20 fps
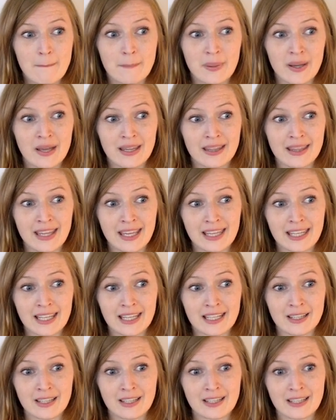but they
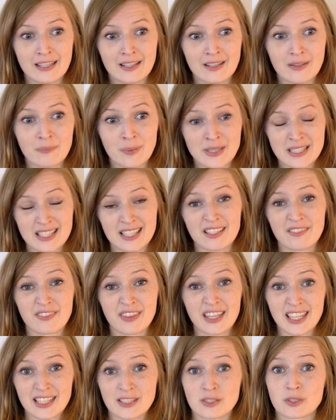can, basically if
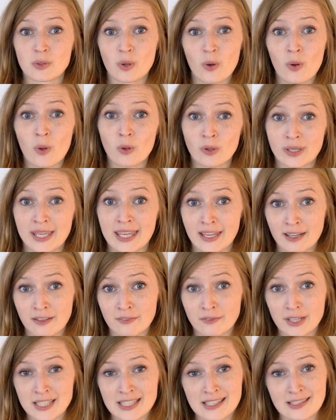they get into a whole can
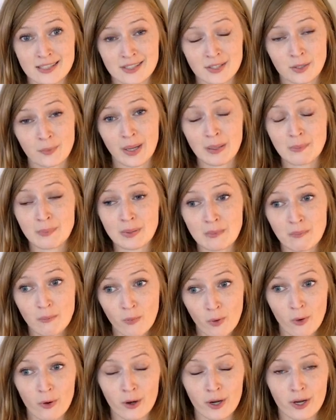of raisins, there might be
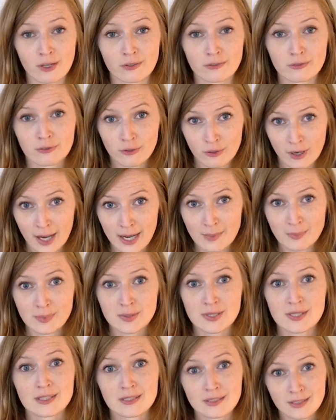more
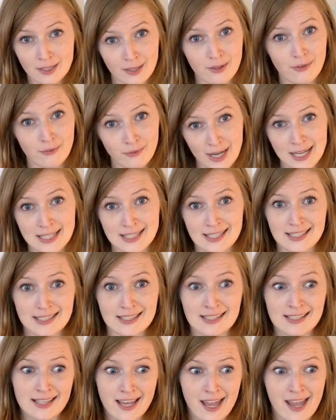grapes in the
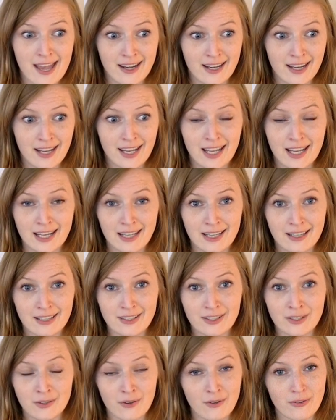raisins then and
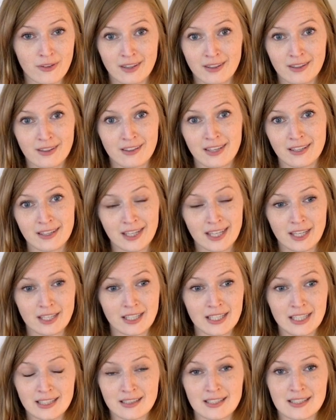you know then, then they
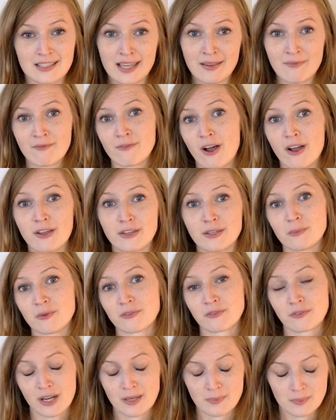could eat in the same volume
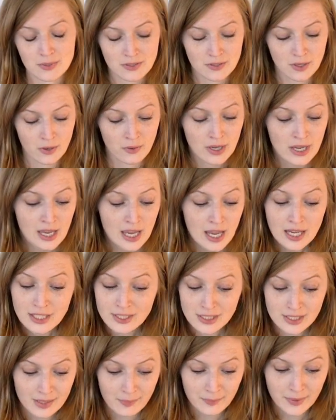of grapes so
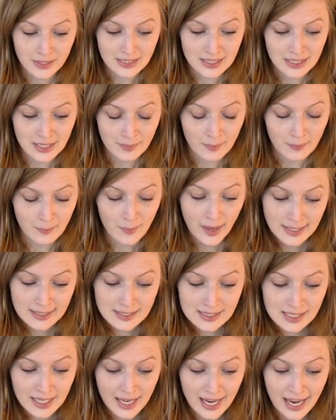just something to keep in
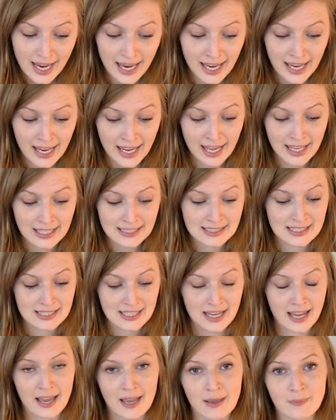mind
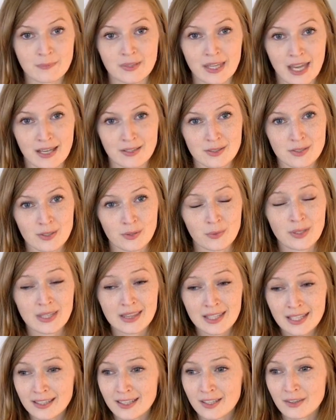and um, yeah so we
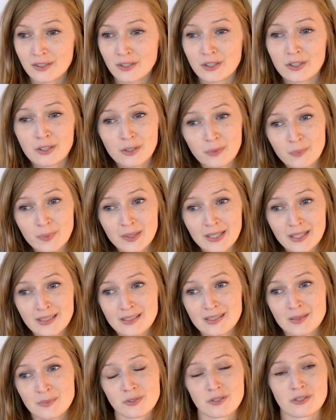think that there could be
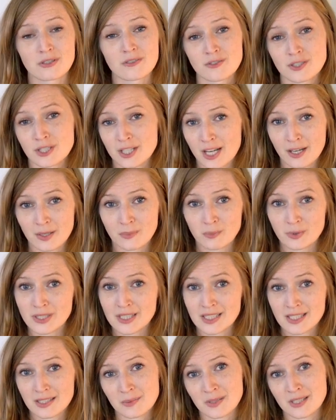some sort of genetic
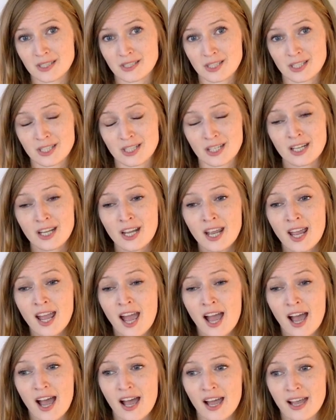predisposition
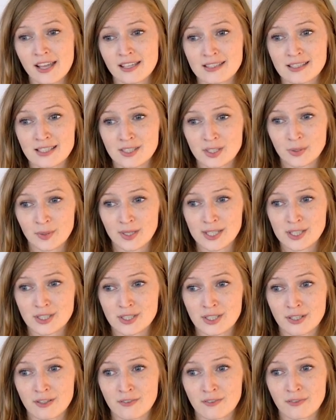uh,
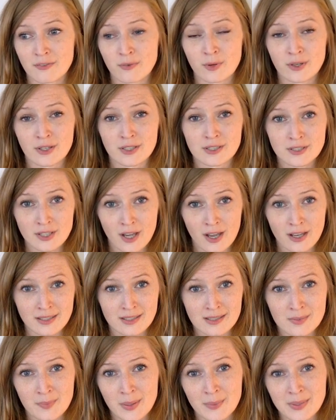situation for
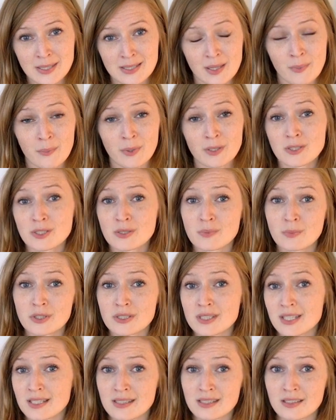dogs maybe some are just more
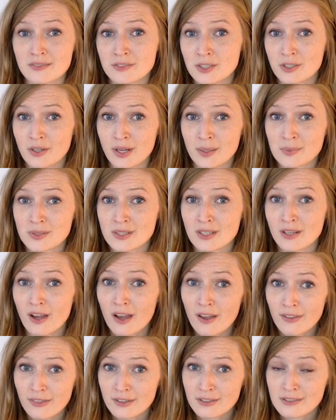sensitive to grapes than
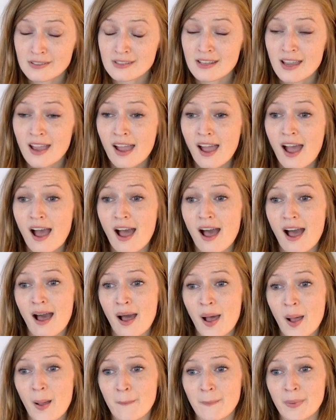others
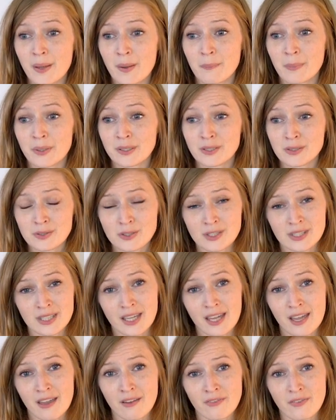um, but
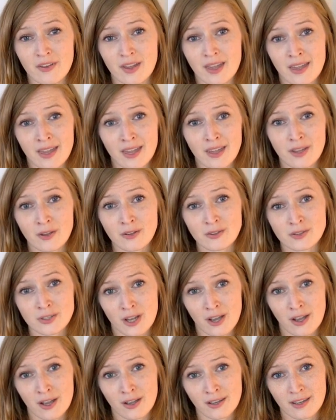usually if a
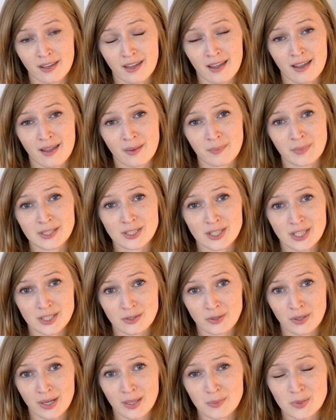dog um,
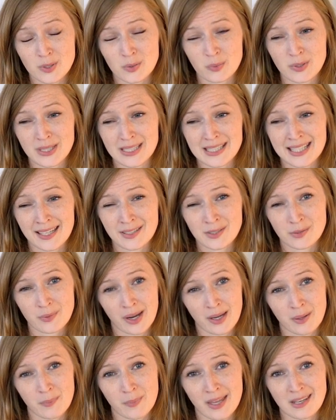ingests grapes we tend to
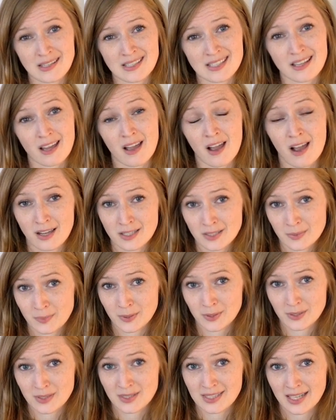recommend a
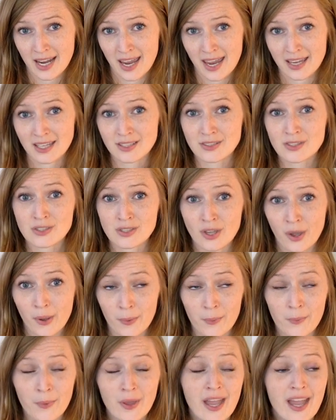hospital stay
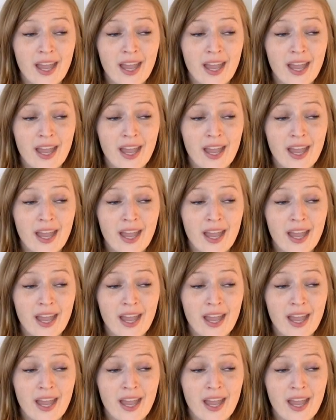so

==================================================

Output the records verbatim, every one of them, and keep the pictures out.

Solution for this problem:
20 fps
but they
can, basically if
they get into a whole can
of raisins, there might be
more
grapes in the
raisins then and
you know then, then they
could eat in the same volume
of grapes so
just something to keep in
mind
and um, yeah so we
think that there could be
some sort of genetic
predisposition
uh,
situation for
dogs maybe some are just more
sensitive to grapes than
others
um, but
usually if a
dog um,
ingests grapes we tend to
recommend a
hospital stay
so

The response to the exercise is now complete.